Los excesivos
Claudia Barrionuevo [email protected] | Lunes 23 marzo, 2009
Claudia Barrionuevo
A veces la rutina, las obligaciones cotidianas, el trabajo y la maternidad nos desconectan de las amigas por largo tiempo. Los encuentros —cuando suceden— nos obligan a interrumpirnos una a la otra para no olvidarnos de un hecho importante que aconteció en los últimos tiempos de incomunicación.
Tenía meses de no ver a Inés. La encontré un poco desanimada, ausente, triste al fin. Era lógico: acaba de pasar unos días de completa y total felicidad. ¿Absurdo? No en el caso de mi amiga. Su vida es una montaña rusa. Inés pasa de las emociones más fuertes, de la felicidad exultante, al hueco de la nada, al desánimo total. Ciclotimia, le diagnosticaron, pero yo no estoy tan segura de que en verdad sufra de algún desorden nervioso.
He conocido a muchos que podrían se considerados ciclotímicos. He conocido demasiados. Me he rodeado de ellos posiblemente porque soy una más. No creo que estemos enfermos, creo que vivimos con demasiada intensidad.
Hay muchas formas de vivir la vida. No dejo de admirar y hasta envidiar a aquellos que logran navegar plácidamente por la existencia. No rompen sus rutinas, son disciplinados, no cometen excesos, no se atormentan por sucesos que les son ajenos. Duermen siesta, hacen dieta, no pierden los estribos, no se mueren de ansiedad.
Claro, tampoco se beben la vida de un sorbo, no se enamoran hasta morir, no lloran por las injusticias del mundo, no son capaces de renunciar a la seguridad que les pueda brindar un trabajo, una pareja, un espacio aunque ninguno de estos les sea satisfactorio.
O sea: no todas son ventajas. O sí. Depende del punto de vista. Depende de cómo decida o pueda uno vivir.
Eso sí: cuando uno vive la vida intensamente, todo es excesivo: el gozo y el dolor.
Y la felicidad plena —que siempre es efímera como todos los placeres que valen la pena— provoca en su ausencia una resaca peor que la más terrible borrachera. El día después, el post parto y su baby blues, el vacío que nos queda cuando debemos regresar a la cotidianidad, puede resultar insoportable para las almas sensibles.

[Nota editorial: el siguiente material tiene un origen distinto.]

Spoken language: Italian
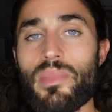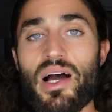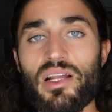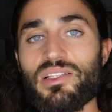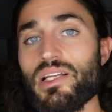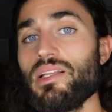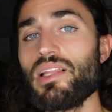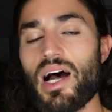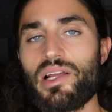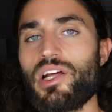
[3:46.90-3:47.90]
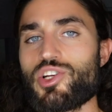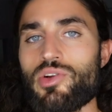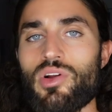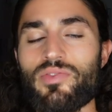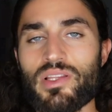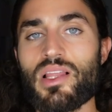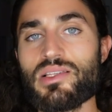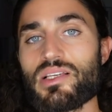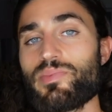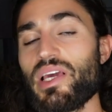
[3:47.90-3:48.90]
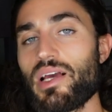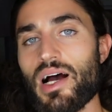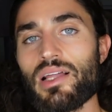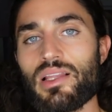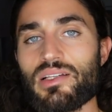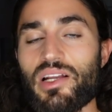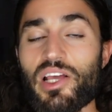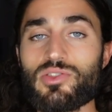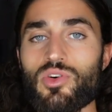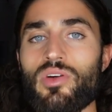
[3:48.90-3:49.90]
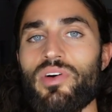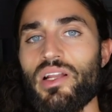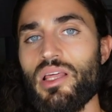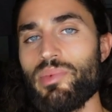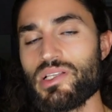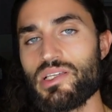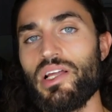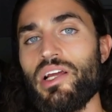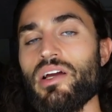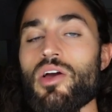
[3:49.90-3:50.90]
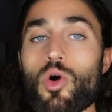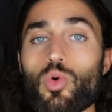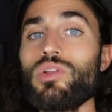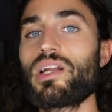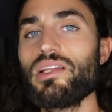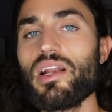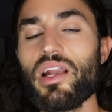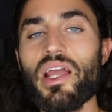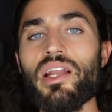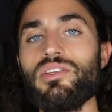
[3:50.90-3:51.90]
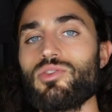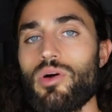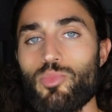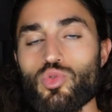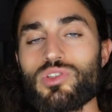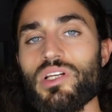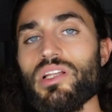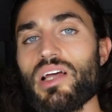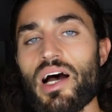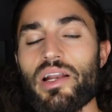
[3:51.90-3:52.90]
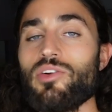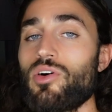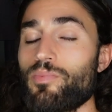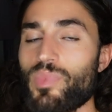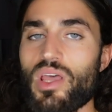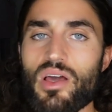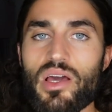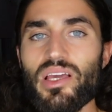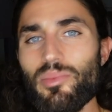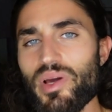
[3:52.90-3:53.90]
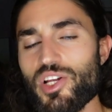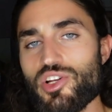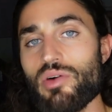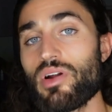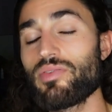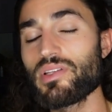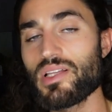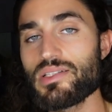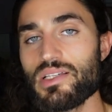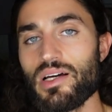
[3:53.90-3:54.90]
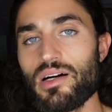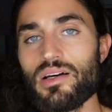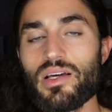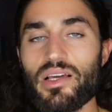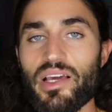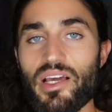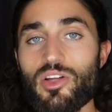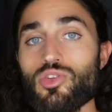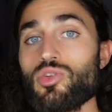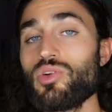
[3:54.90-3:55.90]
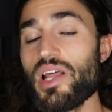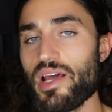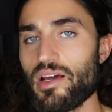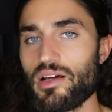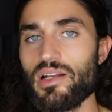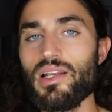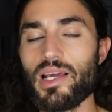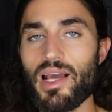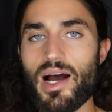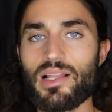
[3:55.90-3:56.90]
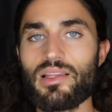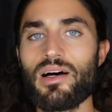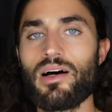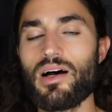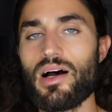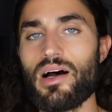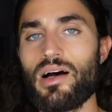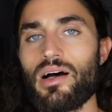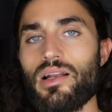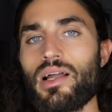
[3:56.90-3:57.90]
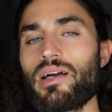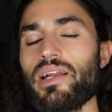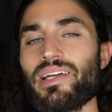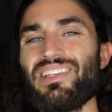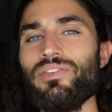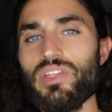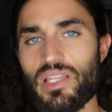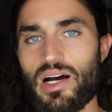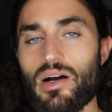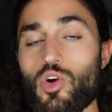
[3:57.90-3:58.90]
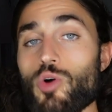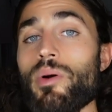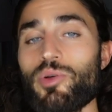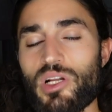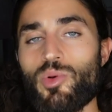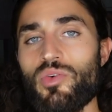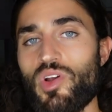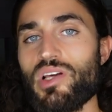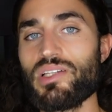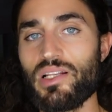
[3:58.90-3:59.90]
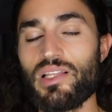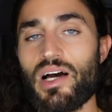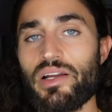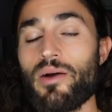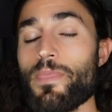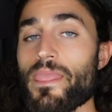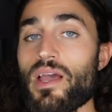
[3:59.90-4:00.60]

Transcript: ma le segni d'aria hanno la fantasia spiccata, riescono a fare dei pensieri ultraterreni, sono appunto segni d'aria. No, il pesce ha una fantasia che non è legata alla creatività come potrebbero avere le segni d'aria.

Así estaba Inés la última vez que la vi. Como casi siempre está María. Como tantas veces ha estado Ivonne. Todas amigas, todas excesivas. Pasan —pasamos— de la euforia al desánimo en menos de 24 horas, lo cual hace difícil la convivencia con nosotras. Y si bien muchas veces odiamos ser como somos y sufrir como sufrimos, cuando estamos arriba nos encanta tener esa capacidad de disfrutar lo que se nos presente.
“La existencia sin extremos me resulta inaceptable. Soy excesiva, y cuando todo explota, cuando la vida se exhibe es un trance exquisito”, canta la primera dama francesa, Carla Bruni, en su canción “La excesiva”. Cuesta creer que esa mujer de belleza serena cometa excesos. O tal vez no es impensable.
Somos muchos los excesivos. Se vive y se sobrevive. Seguro que más de uno de ustedes lo es y podría repetir todos los días el final de la canción de la Bruni: “Soy excesiva, excesivamente alegre, excesivamente triste, es ahí que existo”.